* [PROBLEM]:
When copying the entries below, leave out every picture and keep the rest exact.

Records from a collection:
++++++++

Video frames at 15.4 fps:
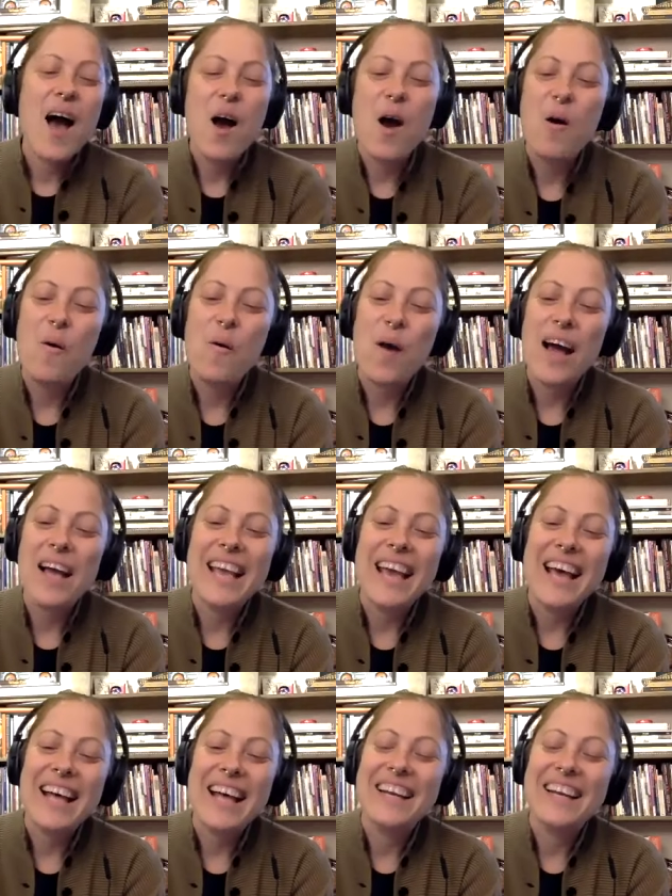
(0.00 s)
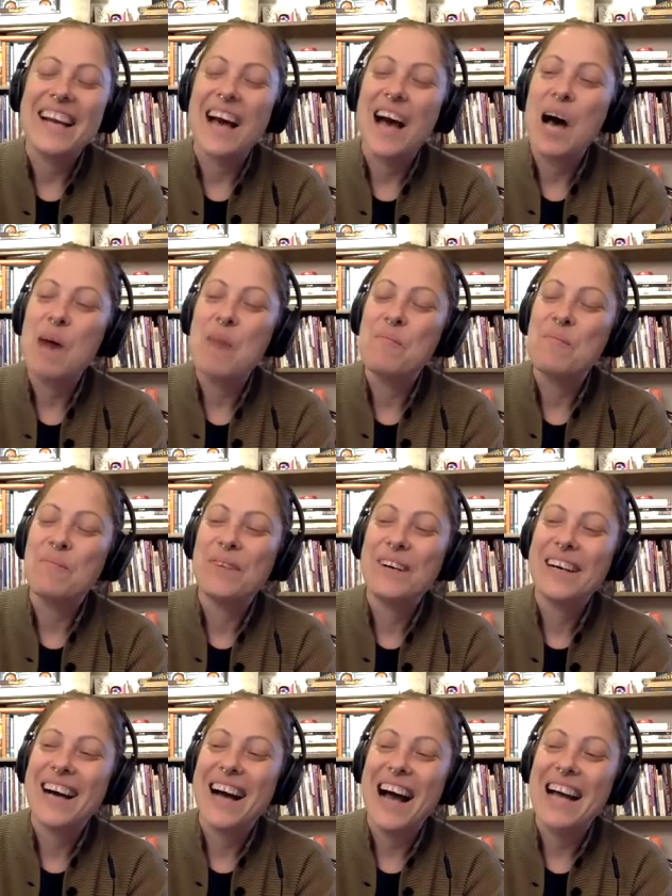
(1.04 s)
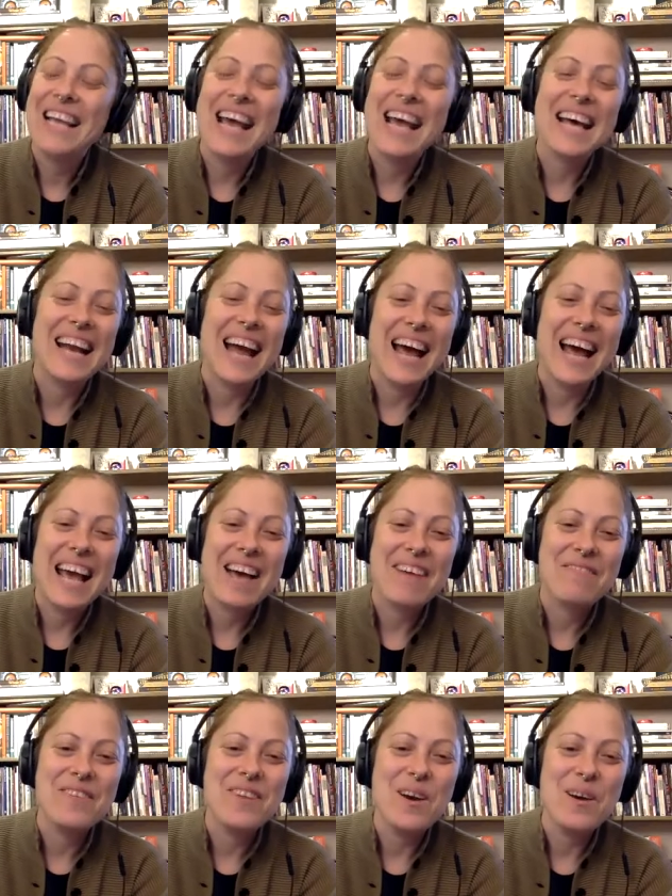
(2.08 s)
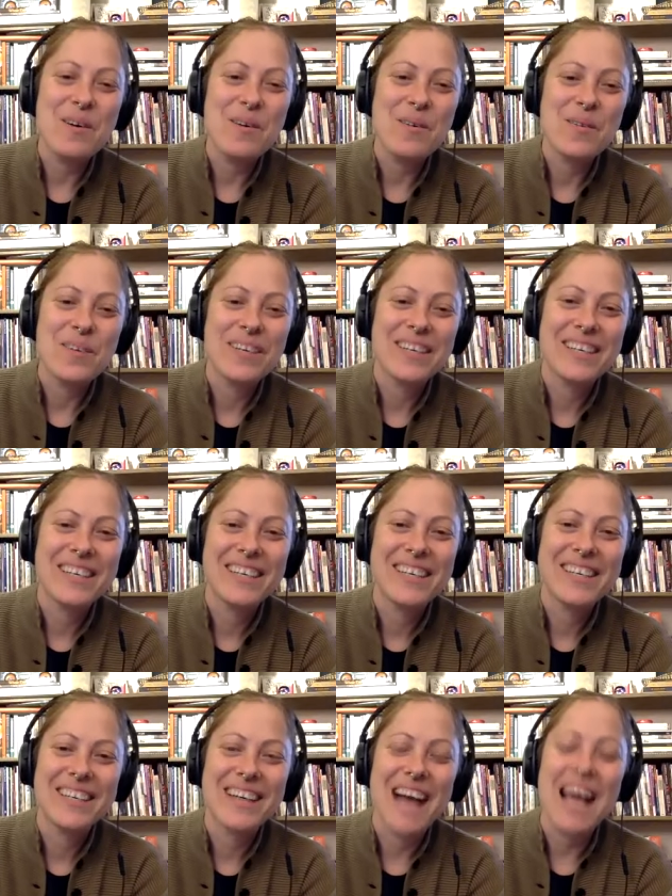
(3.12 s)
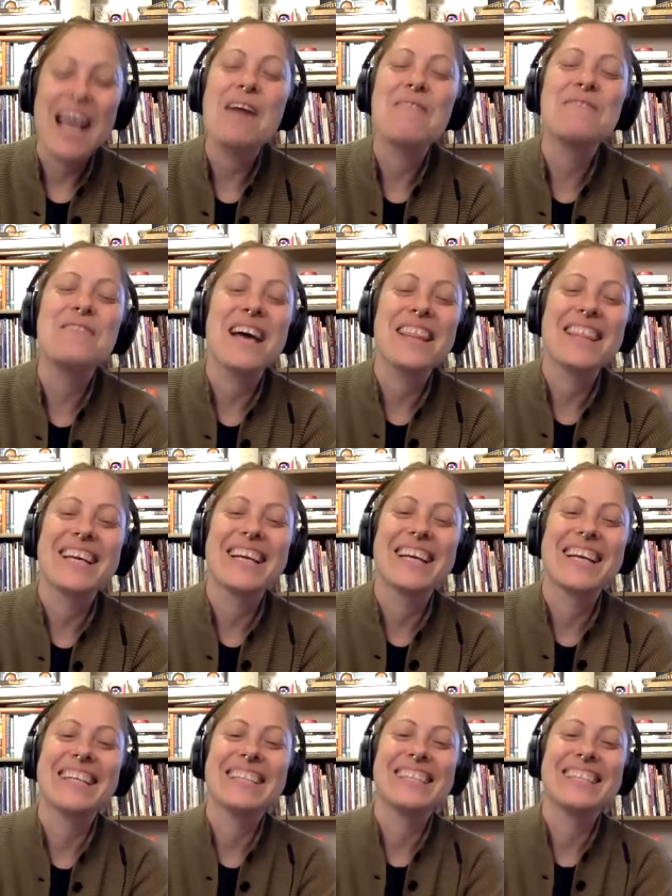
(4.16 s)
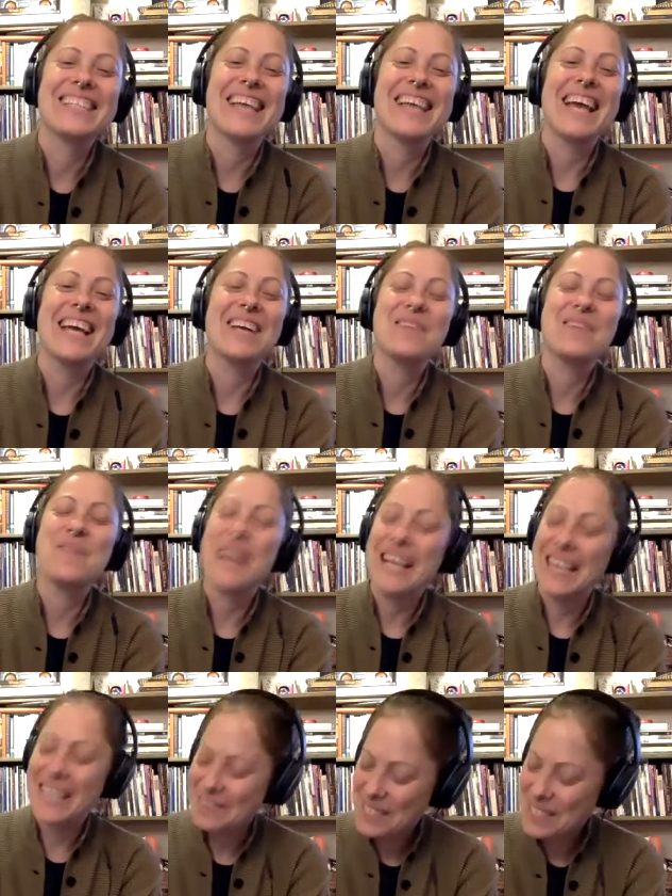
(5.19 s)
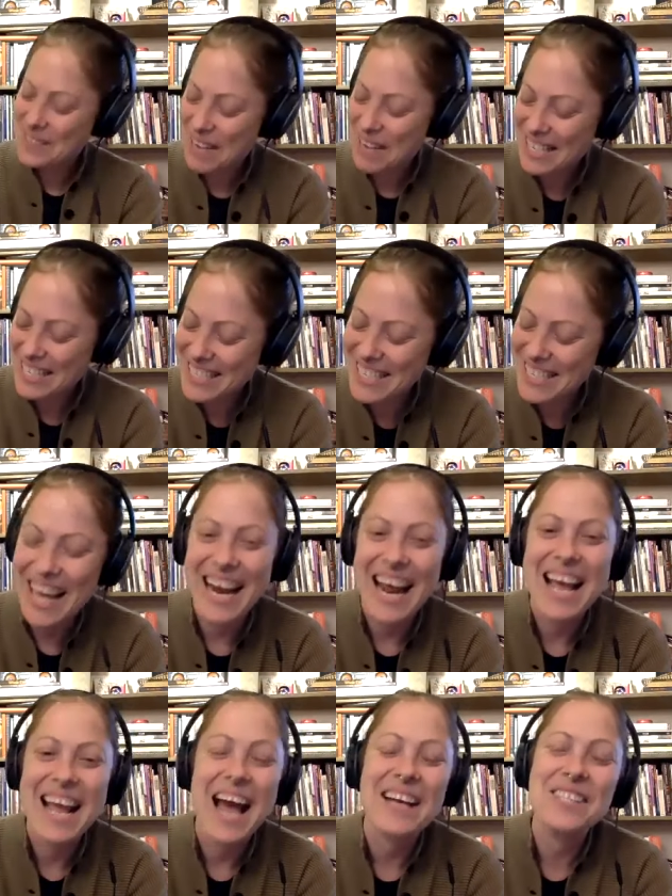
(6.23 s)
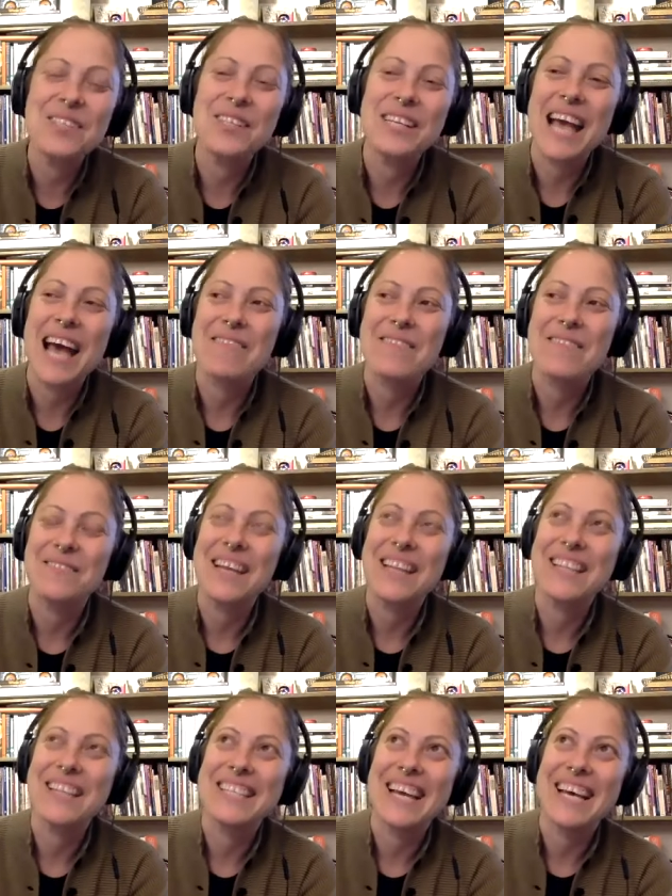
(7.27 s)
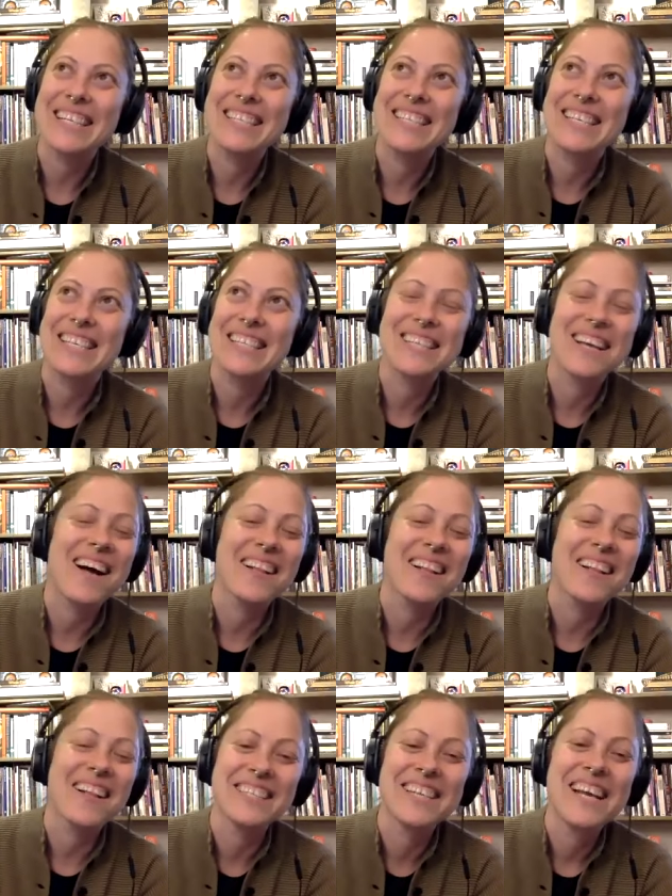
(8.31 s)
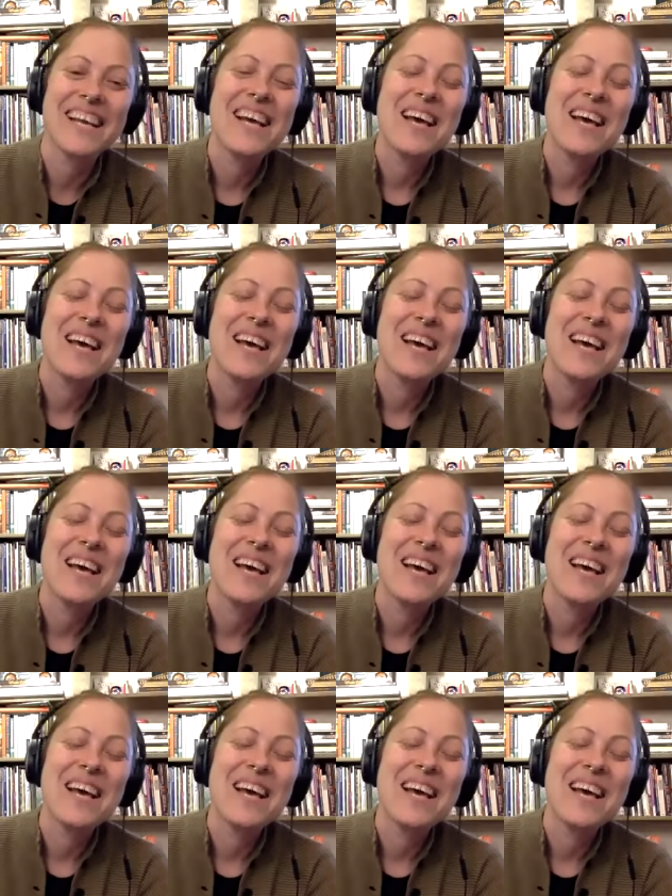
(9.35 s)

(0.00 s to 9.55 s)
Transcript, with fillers: Oh, again, um, again, I have no, I have nothing to say quite in response to that. I actually haven't read The Dead since college.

++++++++

* [SOLUTION TO THE PROBLEM]:
Video frames at 15.4 fps:
(0.00 s)
(1.04 s)
(2.08 s)
(3.12 s)
(4.16 s)
(5.19 s)
(6.23 s)
(7.27 s)
(8.31 s)
(9.35 s)

(0.00 s to 9.55 s)
Transcript, with fillers: Oh, again, um, again, I have no, I have nothing to say quite in response to that. I actually haven't read The Dead since college.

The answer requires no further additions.